PointAD (3D zero-shot) vs. 3D unsupervised The differences in settings lead to discrepancies in model design. 3D unsupervised methods fit models to specific categories, limiting their ability to detect unseen objects. In contrast, the zero-shot paradigm learns general decision boundaries, improving the detection of unseen objects.

  • PointAD vs. CLIP3D-AD: CLIP3D-AD requires extensive human-crafted prompts to produce textual embeddings and learns to capture anomaly semantics only from 2D renderings (pixel anomalies). In contrast, PointAD requires just two learnable text prompts to learn category-agnostic textual embeddings for detecting anomalies in unseen objects. More importantly, PointAD understands 3D anomalies by collaboratively learning from both 3D and 2D perspectives, making it more aware of the spatial relationships of abnormal points.

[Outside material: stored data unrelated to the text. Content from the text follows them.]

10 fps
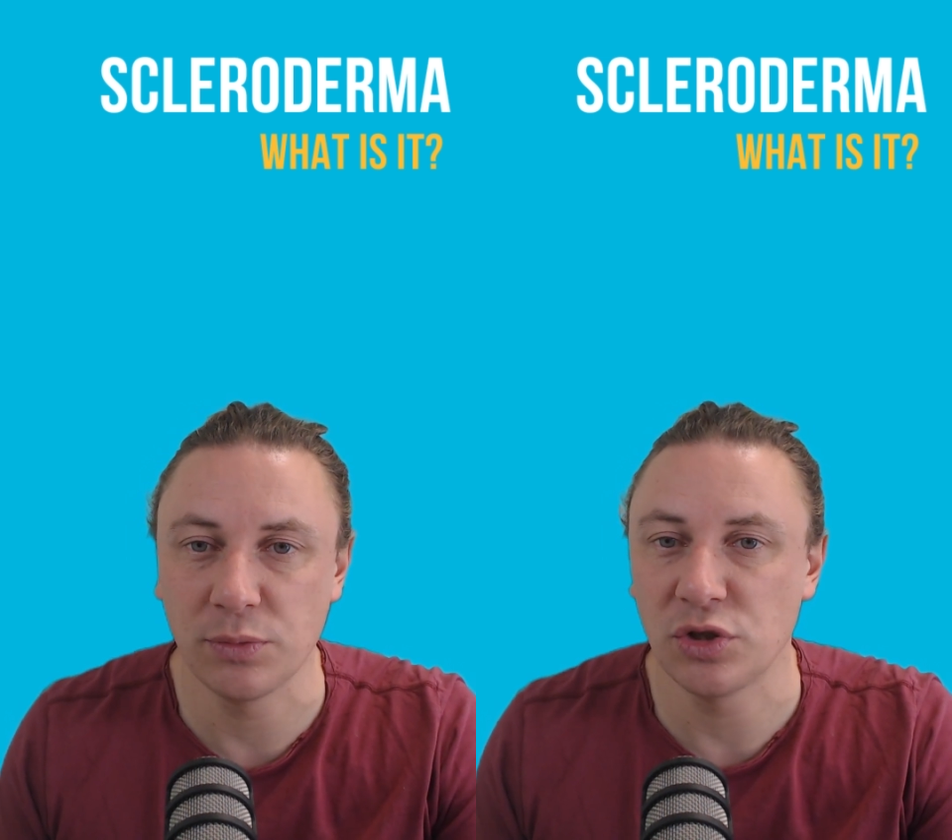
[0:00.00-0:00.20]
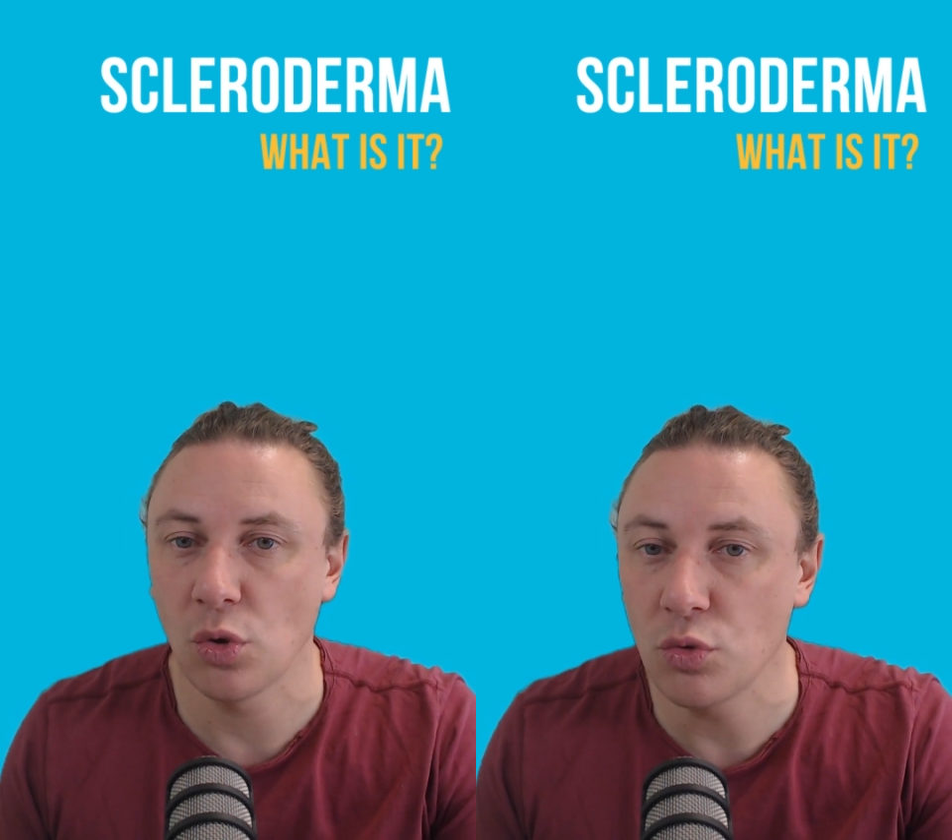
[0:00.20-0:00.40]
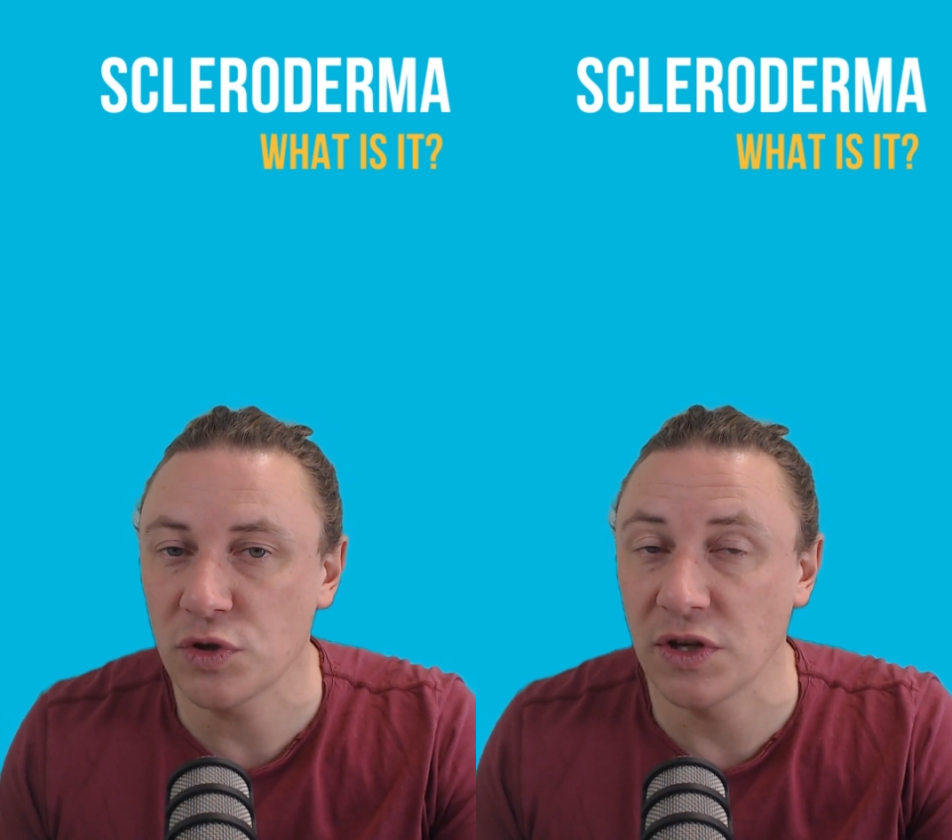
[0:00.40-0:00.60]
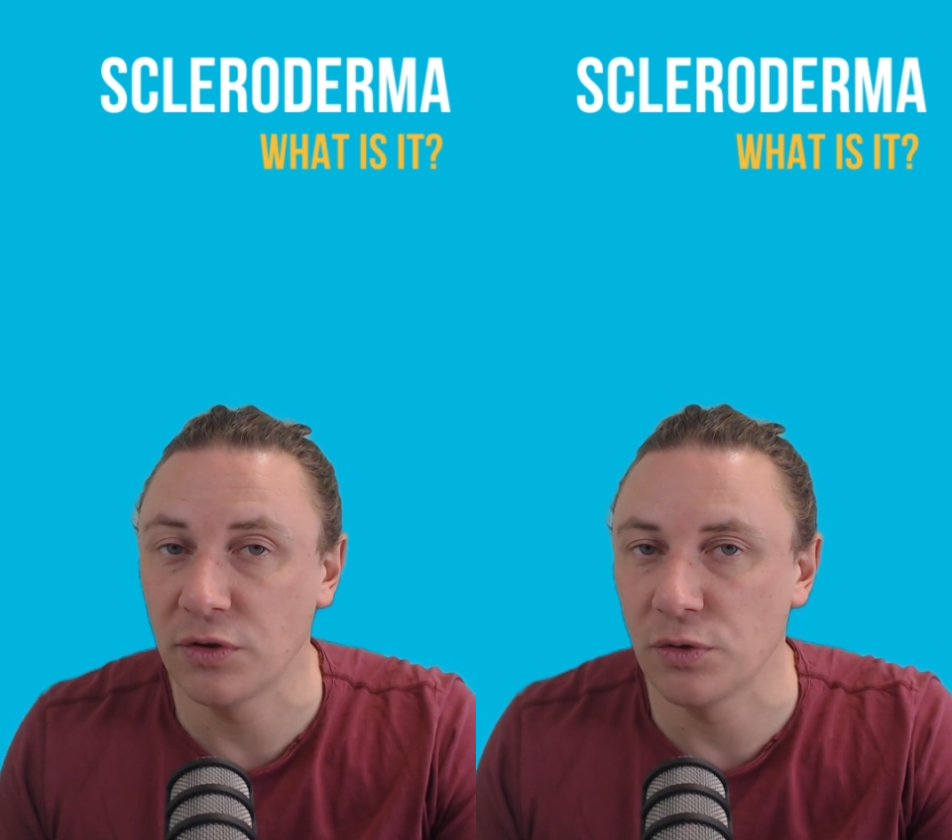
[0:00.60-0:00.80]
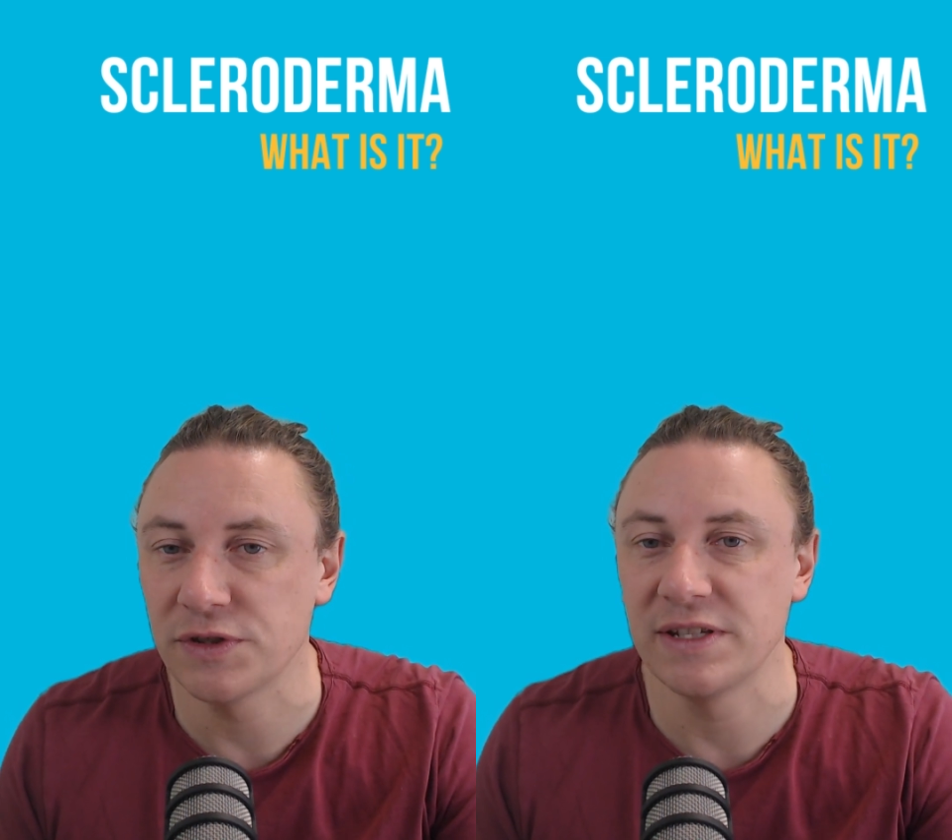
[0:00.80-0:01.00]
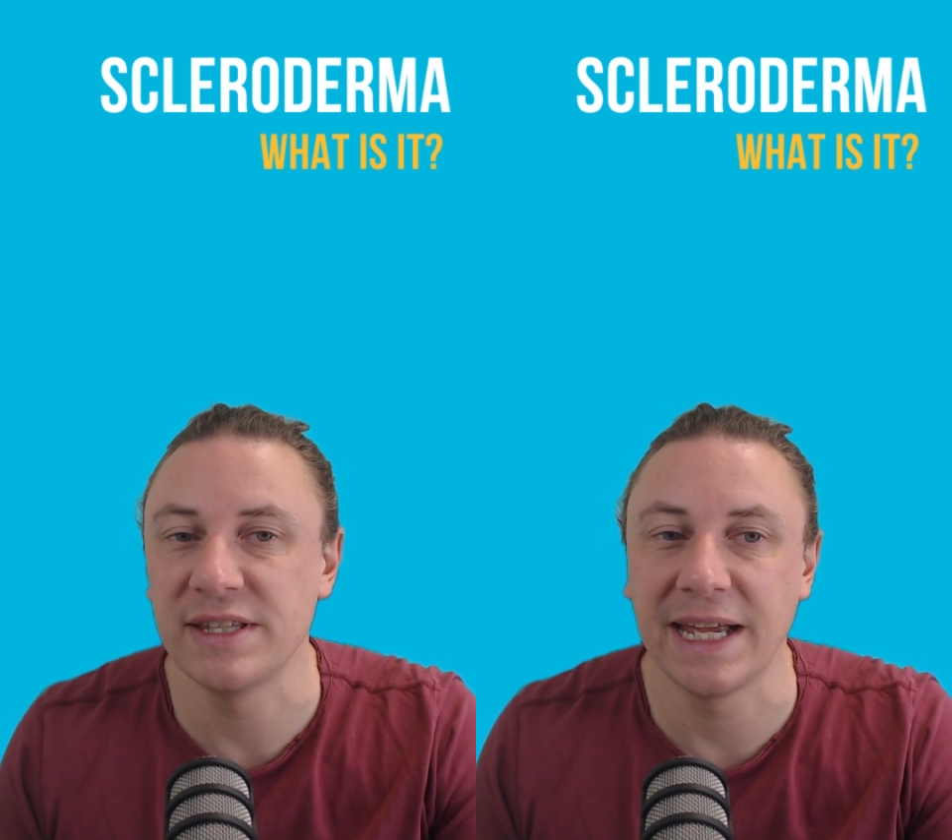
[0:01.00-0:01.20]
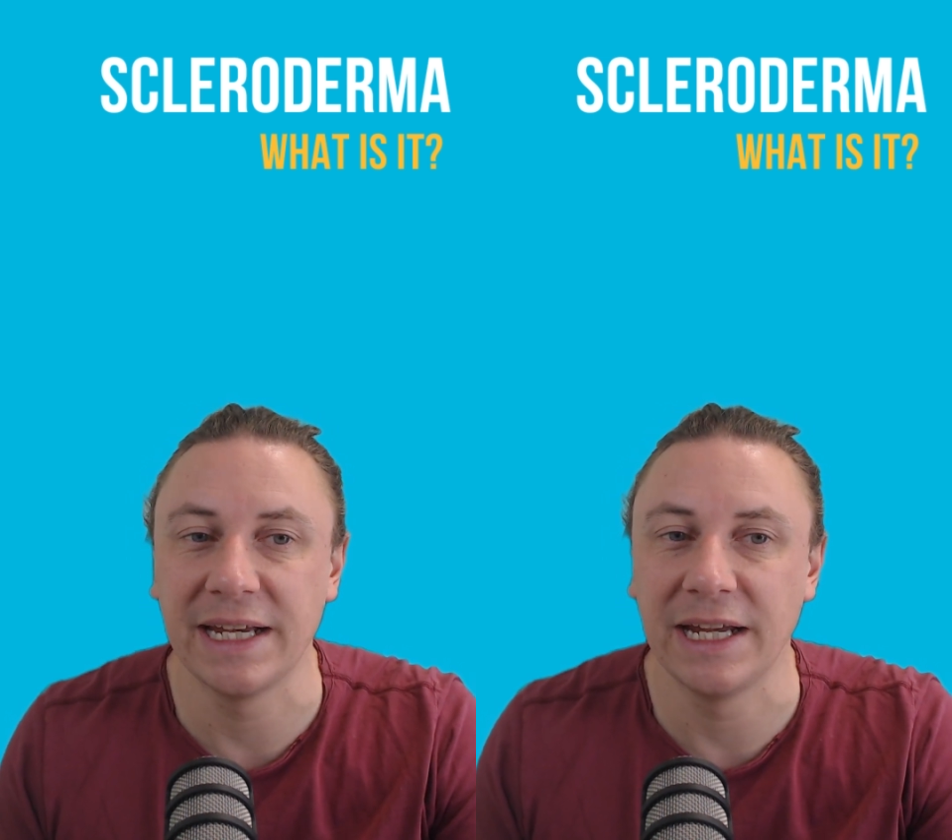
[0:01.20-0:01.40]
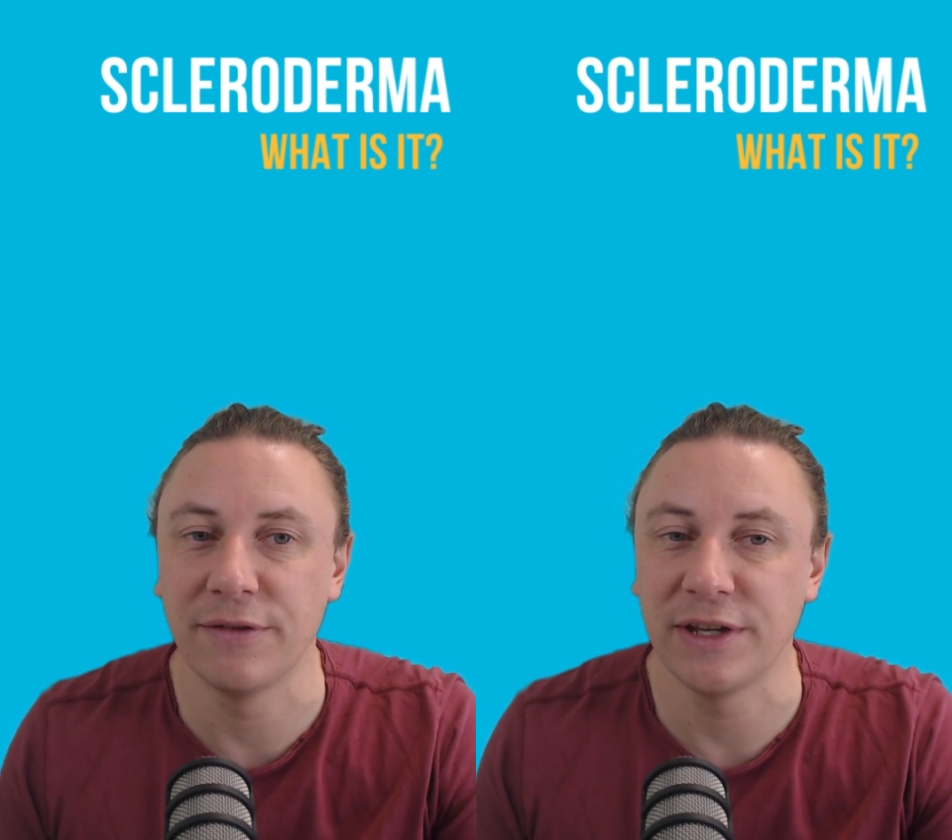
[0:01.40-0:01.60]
which also causes thickening of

  • PointAD vs. (IMRNet and M3DM-NR): They store and model category-wise normal distributions using reconstruction or memory mechanisms. Instead, PointAD leverages CLIP's generalization to model the generic anomaly semantics between textual and visual embeddings. This allows PointAD to achieve both 3D anomaly and multimodal detection.

Reference:

  1. A survey on visual anomaly detection: Challenge, approach, and prospect.
  2. Musc: Zero-shot industrial anomaly classification and segmentation with mutual scoring of the unlabeled images.
评论

Hi reviewers,

Thanks a bunch for all your hard work as reviewers for NeurIPS 2024.

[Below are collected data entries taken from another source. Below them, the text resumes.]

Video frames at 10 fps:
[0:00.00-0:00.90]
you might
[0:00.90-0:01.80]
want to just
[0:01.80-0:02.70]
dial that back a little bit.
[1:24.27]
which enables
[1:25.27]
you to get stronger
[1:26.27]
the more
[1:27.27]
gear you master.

The discussion period between reviewers and authors has started. Make sure to check out the authors' responses and ask any questions you have to help clarify things by 8.13.

Best, AC

评论

Dear reviewers,

As the reviewer-author discussion period is about to end by 8.13, please take a look at other reviewers' reviews and authors' rebuttal at your earliest convenience. It would be great if you could ask authors for more clarification or explanation if some of your concerns are not addressed by the rebuttal.

Thanks,

AC

最终决定

The submissions got three positive recommendations. The reviewers liked this interesting idea for 3D anomaly detection, but also had some concerns on novelty, limitations, and effectiveness on more datasets. The authors addressed these concerns in the rebuttal and the comments during the authors and reviewers discussion period. The reviewers reached a consensus of acceptance, and did not have an intense discussion during the AC and the reviewers discussion period. The AC read through the paper, review, the confidential comments to the AC, rebuttal, and the discussion. The AC supports the reviewers’ decision, and makes a decision to accept this submission. This decision was approved by the SAC.